You’ve probably heard about Theranos – the company that deceived investors, customers and even its own employees about its supposed ground-breaking blood testing technology that turned out to be nonexistent. Silicon Valley has long been characterized as a place where “ship now, fix later” has proven to be a winning strategy, but Theranos committed outright fraud with a “fake it till you make it” strategy, as the HBO documentary “The Inventor: Out for Blood in Silicon Valley” reveals.
But Theranos isn’t alone – in fact, we have a Theranos-type situation going on right here in Texas, with ominous implications not just for the companies involved, but for the entire innovation economy. At least Theranos got caught, and the bad actors are about to stand trial. But in the case I’m about to describe, the bad actors are winning.
In 2018, a San Antonio jury awarded an outrageous $706 million jackpot judgment award to HouseCanary, a company claiming to have cutting-edge technology for automating real estate valuations. The loser in this case was Title Source, a company that had licensed HouseCanary’s technology for $5 million annually but which had become frustrated at HouseCanary’s inability to deliver.
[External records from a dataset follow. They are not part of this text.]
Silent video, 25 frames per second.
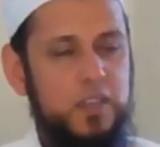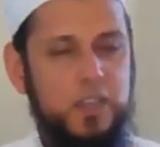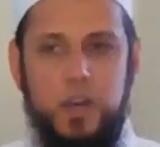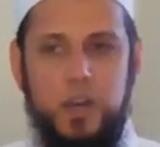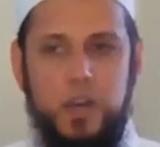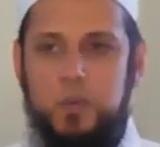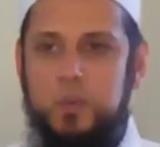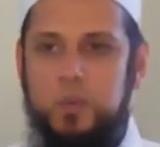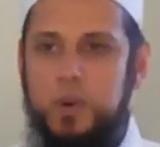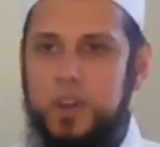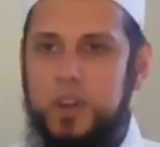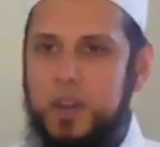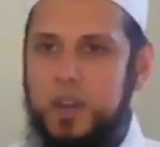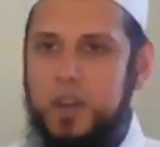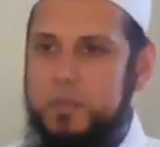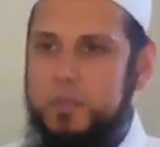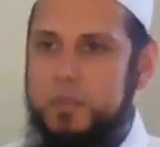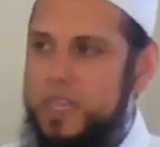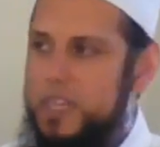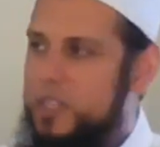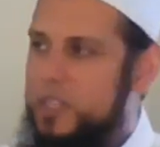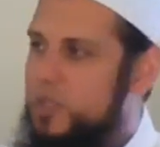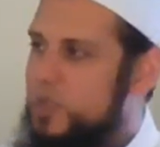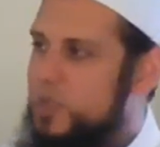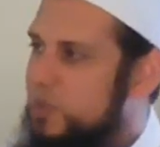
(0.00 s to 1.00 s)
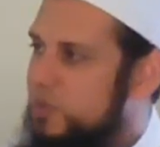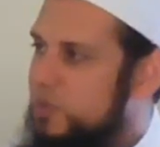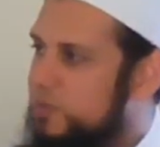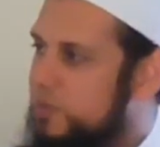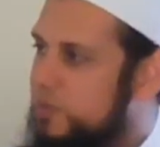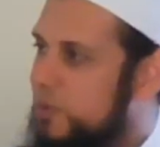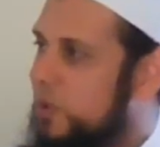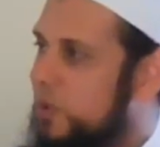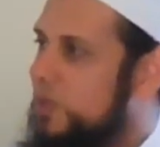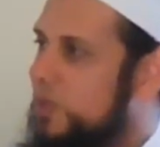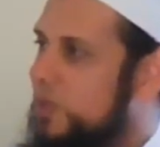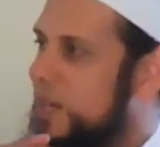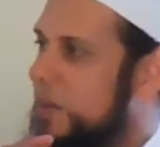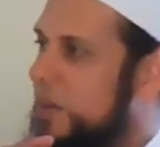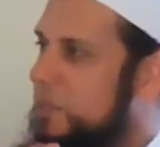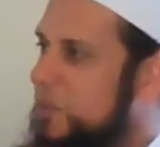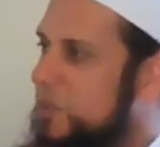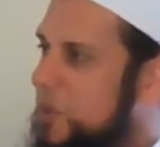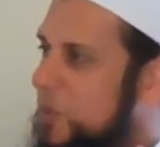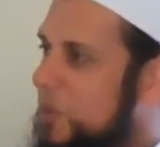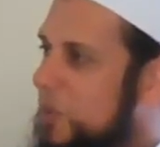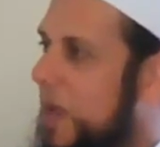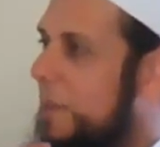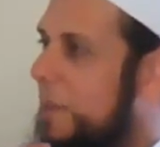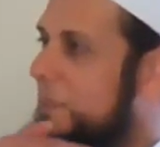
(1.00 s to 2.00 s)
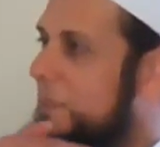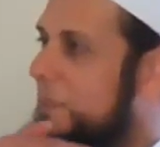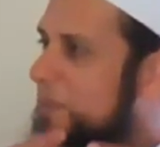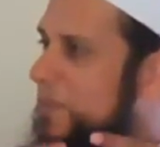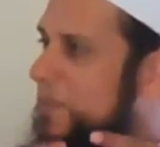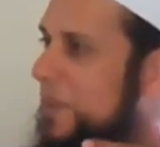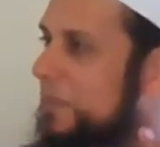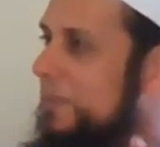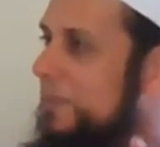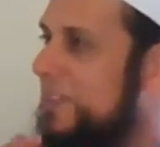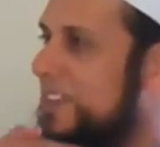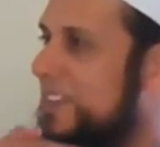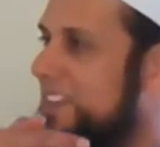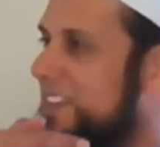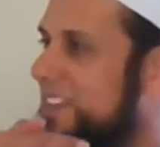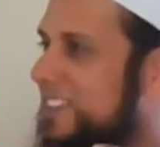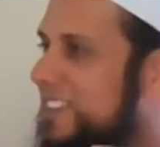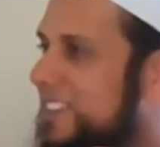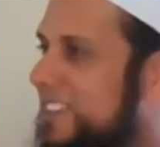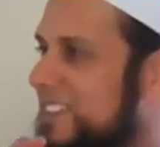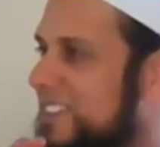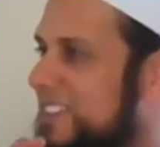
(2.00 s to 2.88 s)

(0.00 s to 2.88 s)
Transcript: Kawwara means to fold up, to wrap up something.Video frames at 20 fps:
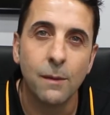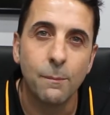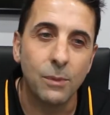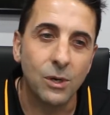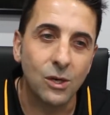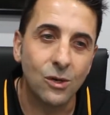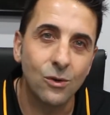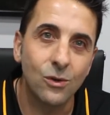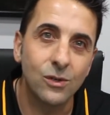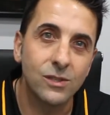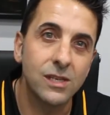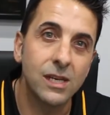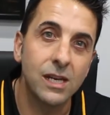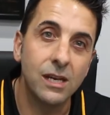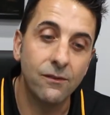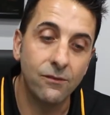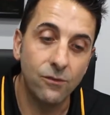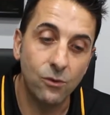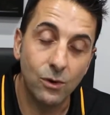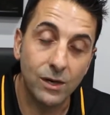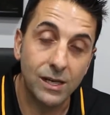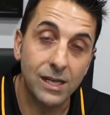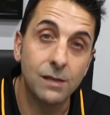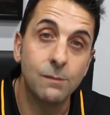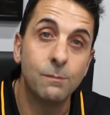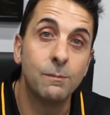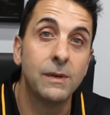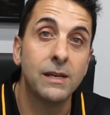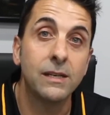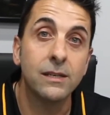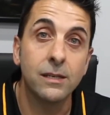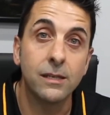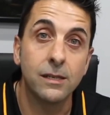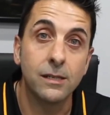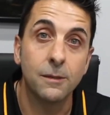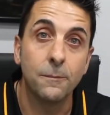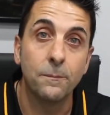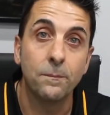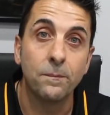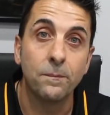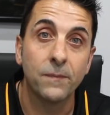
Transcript: Because if you're committed,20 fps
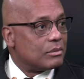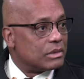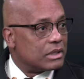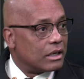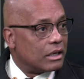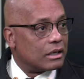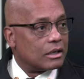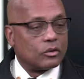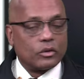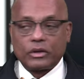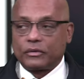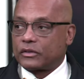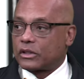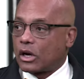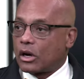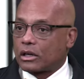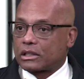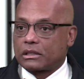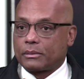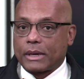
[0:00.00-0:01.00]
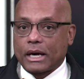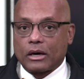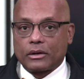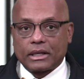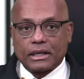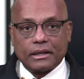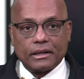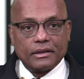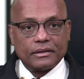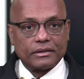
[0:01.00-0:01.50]
data we've talked about,
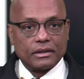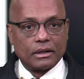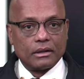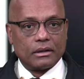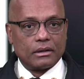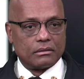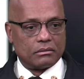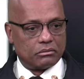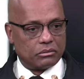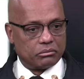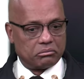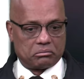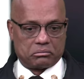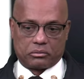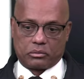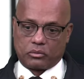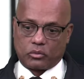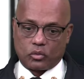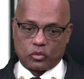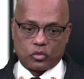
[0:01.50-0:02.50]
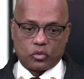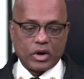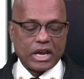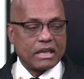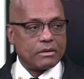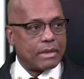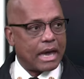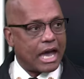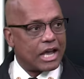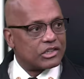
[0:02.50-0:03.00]
is
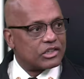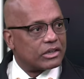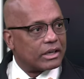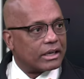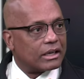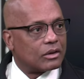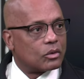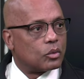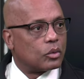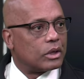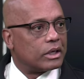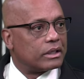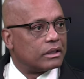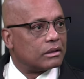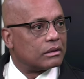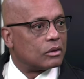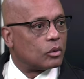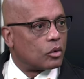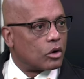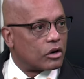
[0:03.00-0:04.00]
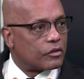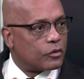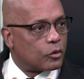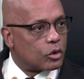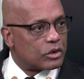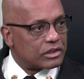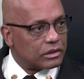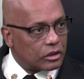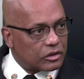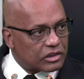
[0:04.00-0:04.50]
reimagining what the
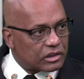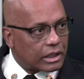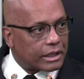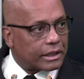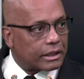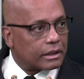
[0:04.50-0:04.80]
workforce looks like.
So far, just an ordinary breach of contract dispute, the likes of which are settled in courtrooms on a regular basis.
But as a Hail Mary defensive measure HouseCanary countersued Title Source for theft of trade secrets, and the San Antonio jury fell for it, awarding an absurdly high award that sent shockwaves throughout the tech and intellectual property (IP) industries.
After the stunning verdict, a whistleblower from HouseCanary came forward, outraged by the injustice of the jackpot award. The whistleblower revealed that HouseCanary never had any proprietary technology that worked, and was simply bluffing, and the whistleblower’s testimony is now part of the basis of Title Source’s appeal. Essentially, HouseCanary agreed to license a technology that it simply hadn’t yet developed, hoping but ultimately failing to deliver. Sound like Theranos?
The parallels don’t end there. The whistleblower said that HouseCanary was simply using other valuation software from a company called Black Knight to cover for their own failure, much as Theranos was using equipment from Siemens and other companies while trying to get their own to work.
And eventually a whistleblower came forward against HouseCanary, just as George Schultz’s grandson blew the whistle on Theranos. Unfortunately for Title Source, the whistleblower came forward after the $706 million jury award, but the case is now on appeal.
Why does this matter? Apart from to the shareholders, I mean? The HouseCanary case is being carefully watched by the tech and IP industry because of its potential to harm the IP licensing system by dramatically raising the risks of such agreements.
But it’s put at risk by absurd outcomes like the HouseCanary verdict.
To that point: Why would a business license a technology for a relatively modest amount of money if the downside risks could be as much as 150 times their initial investment? Outrageous, baseless jackpot awards issued by nonspecialist juries based on spurious arguments threaten to raise the marginal risk of IP licensing, which will create additional and unnecessary economic friction.
Texas has unfortunately gained a reputation for excessive awards on IP cases, but here’s hoping that the truth prevails in Title Source’s appeal, which is now underway. Ultimately, we need new federal IP legislation which, while strengthening IP protection, also creates new specialist courts to adjudicate these technical IP disputes, which were apparently beyond the capability of the San Antonio jury.